## Description of the task:
Give back, exactly and with nothing else, the lines running from the one that contains "[00:01:47.17]" to the end of the entries below; do not include pictures.

## Records to use:
□ □ □ □ □ □ □

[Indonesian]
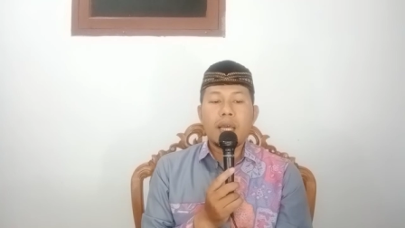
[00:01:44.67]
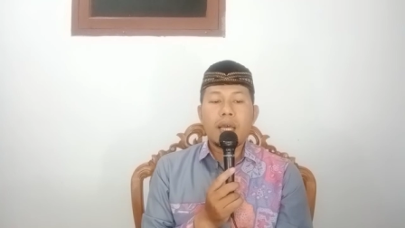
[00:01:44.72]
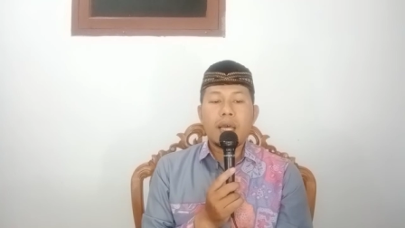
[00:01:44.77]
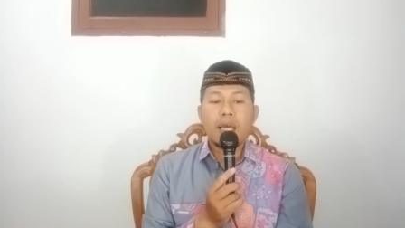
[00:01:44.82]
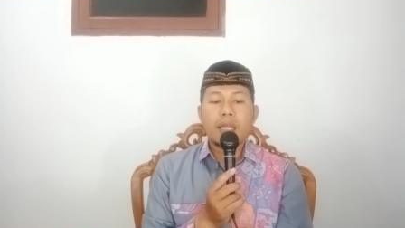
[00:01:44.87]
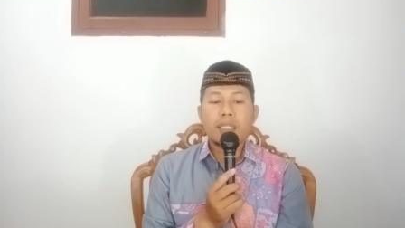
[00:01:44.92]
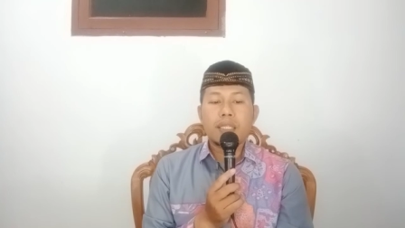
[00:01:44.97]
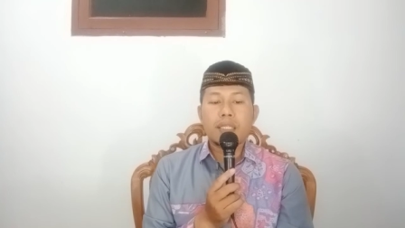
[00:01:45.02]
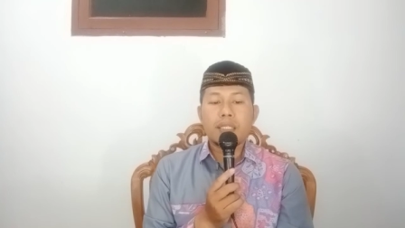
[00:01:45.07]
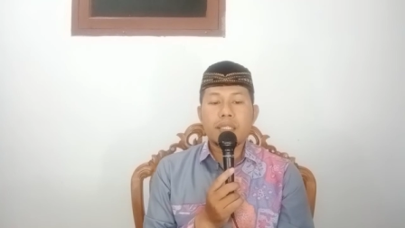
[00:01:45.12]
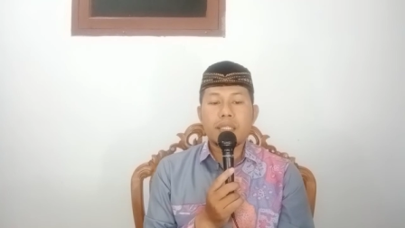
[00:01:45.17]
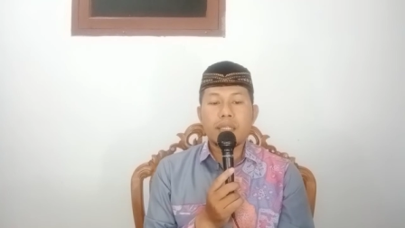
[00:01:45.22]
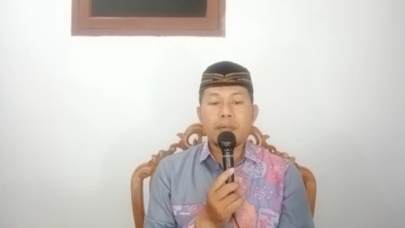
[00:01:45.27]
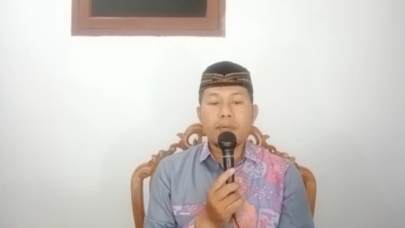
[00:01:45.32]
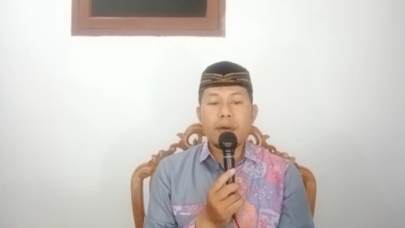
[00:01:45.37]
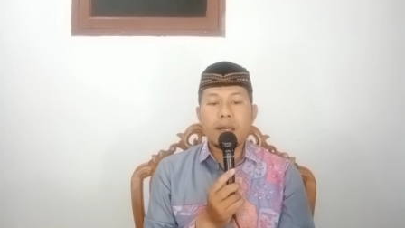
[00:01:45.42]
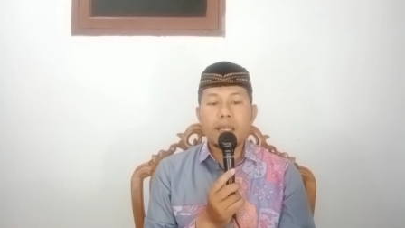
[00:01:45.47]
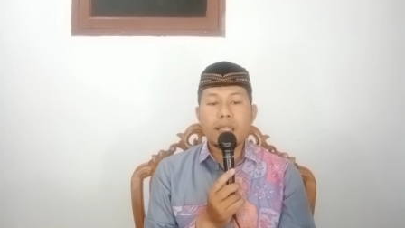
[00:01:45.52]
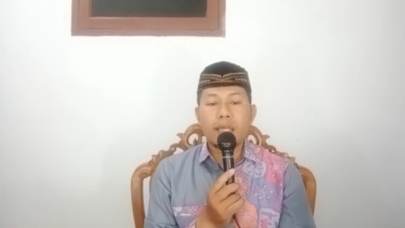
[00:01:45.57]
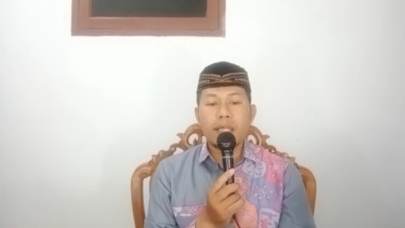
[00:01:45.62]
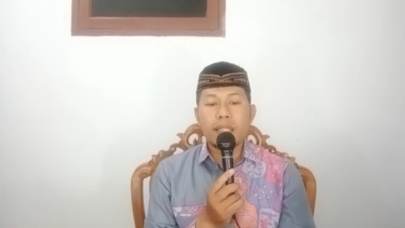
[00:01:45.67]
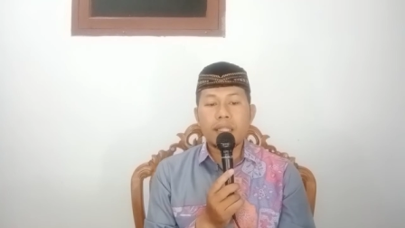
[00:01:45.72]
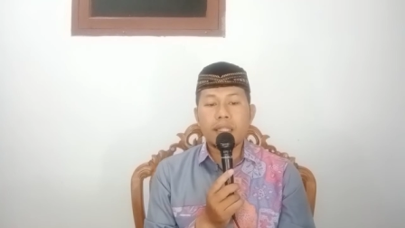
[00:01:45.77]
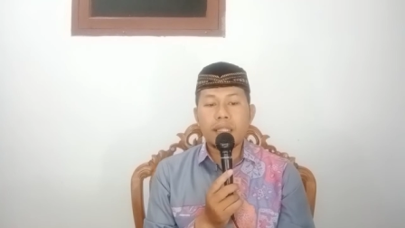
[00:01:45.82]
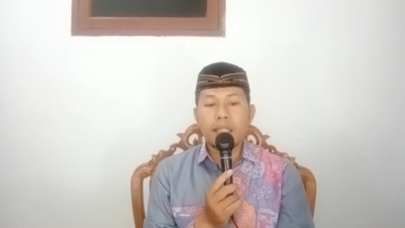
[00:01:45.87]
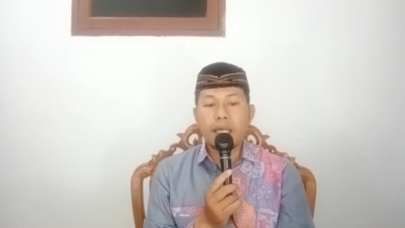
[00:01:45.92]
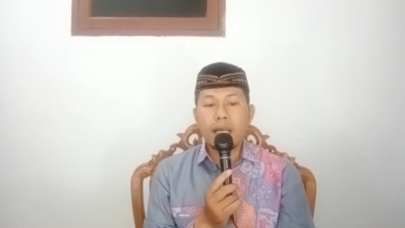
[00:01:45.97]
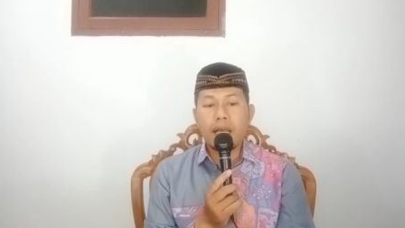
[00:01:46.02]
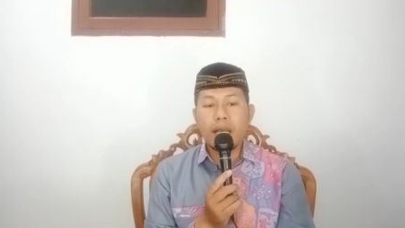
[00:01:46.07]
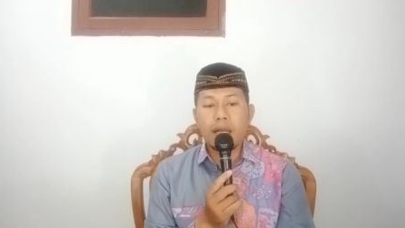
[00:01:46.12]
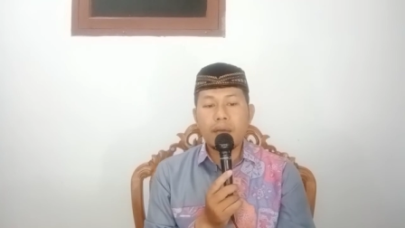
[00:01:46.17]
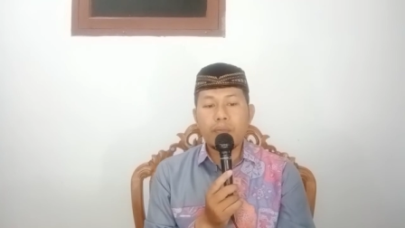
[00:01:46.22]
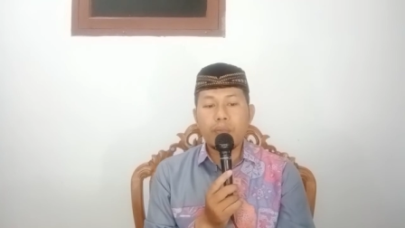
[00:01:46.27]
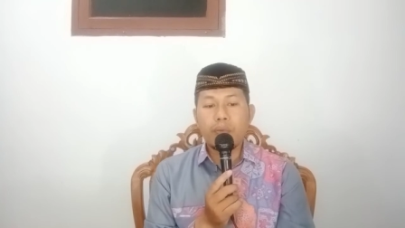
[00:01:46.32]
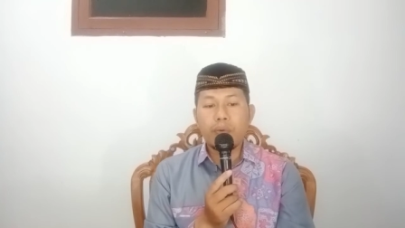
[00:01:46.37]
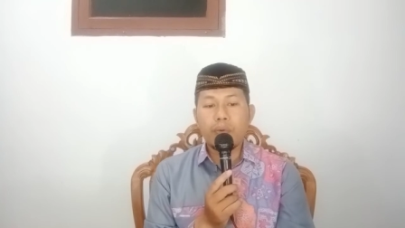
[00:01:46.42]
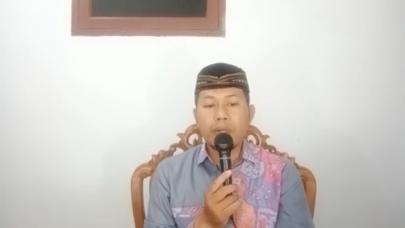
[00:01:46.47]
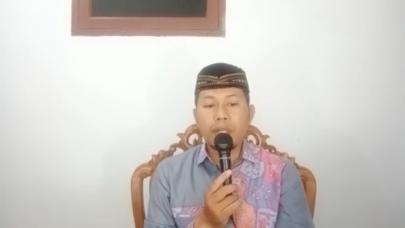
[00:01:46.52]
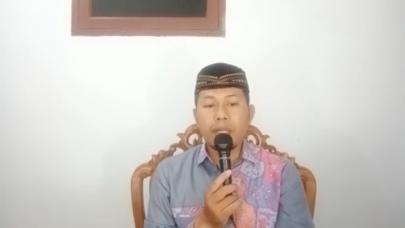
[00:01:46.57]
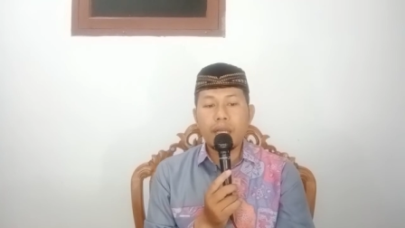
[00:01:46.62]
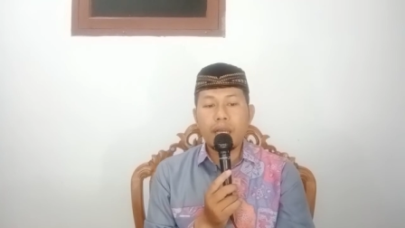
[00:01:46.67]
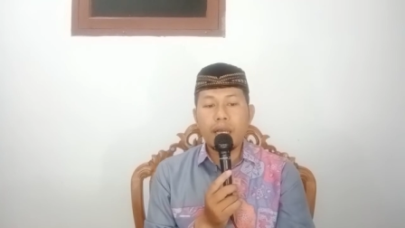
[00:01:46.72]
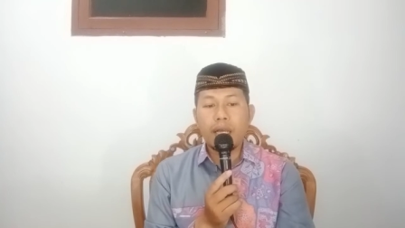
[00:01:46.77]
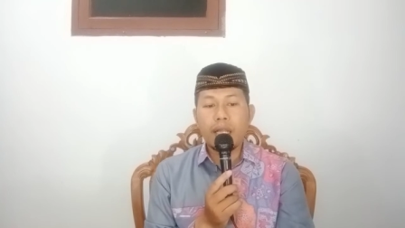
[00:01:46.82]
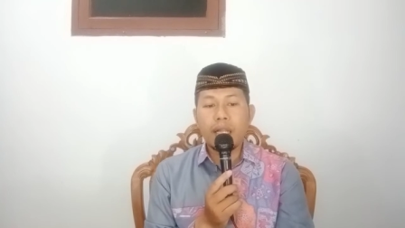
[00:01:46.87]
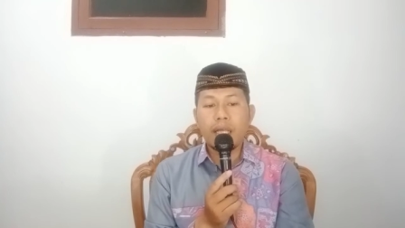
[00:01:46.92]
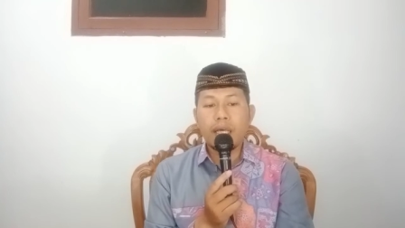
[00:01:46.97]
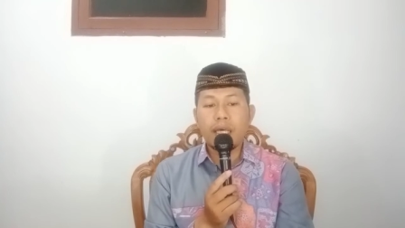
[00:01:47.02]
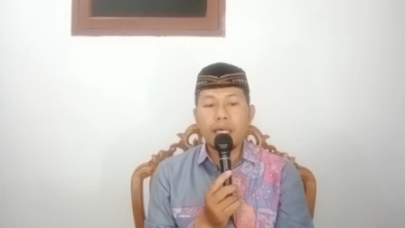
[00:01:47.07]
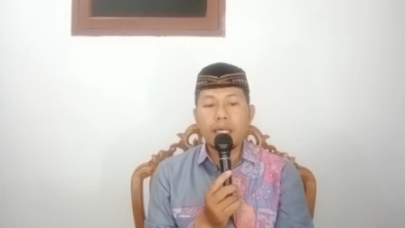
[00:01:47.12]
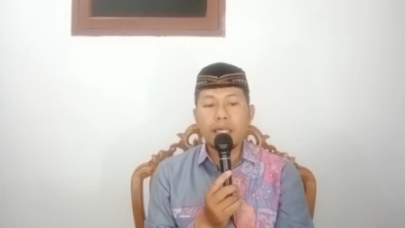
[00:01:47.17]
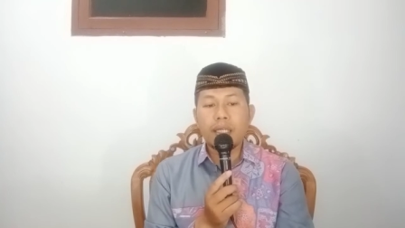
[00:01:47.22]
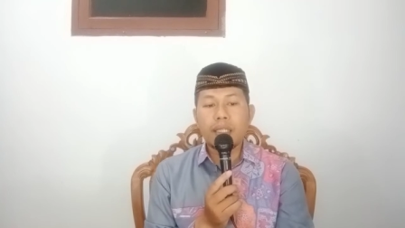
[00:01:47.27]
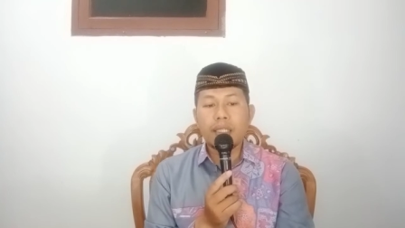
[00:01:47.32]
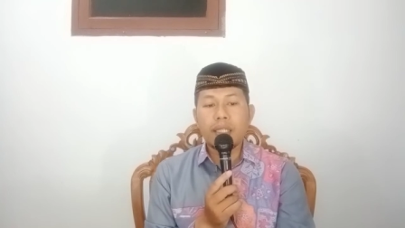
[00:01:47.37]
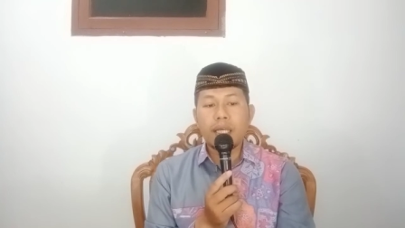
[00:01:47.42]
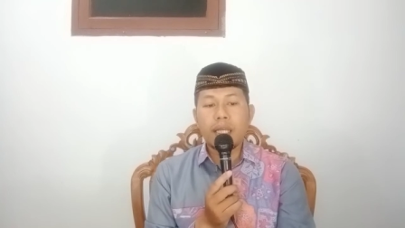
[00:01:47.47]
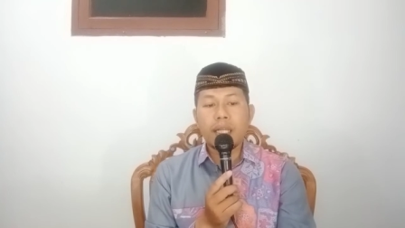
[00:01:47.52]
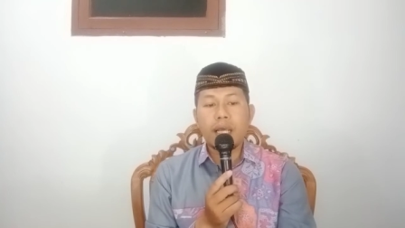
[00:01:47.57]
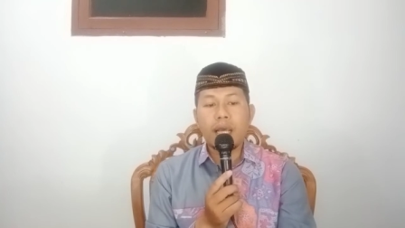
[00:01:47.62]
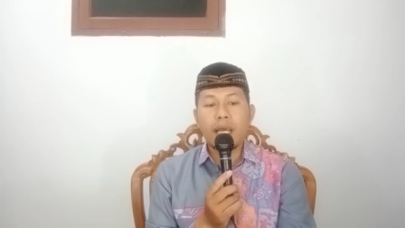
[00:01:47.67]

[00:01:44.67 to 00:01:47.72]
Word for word: Hadis riwayat Abu Ya'la dan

□ □ □ □ □ □ □

## Task solution:
[00:01:47.17]
[00:01:47.22]
[00:01:47.27]
[00:01:47.32]
[00:01:47.37]
[00:01:47.42]
[00:01:47.47]
[00:01:47.52]
[00:01:47.57]
[00:01:47.62]
[00:01:47.67]

[00:01:44.67 to 00:01:47.72]
Word for word: Hadis riwayat Abu Ya'la dan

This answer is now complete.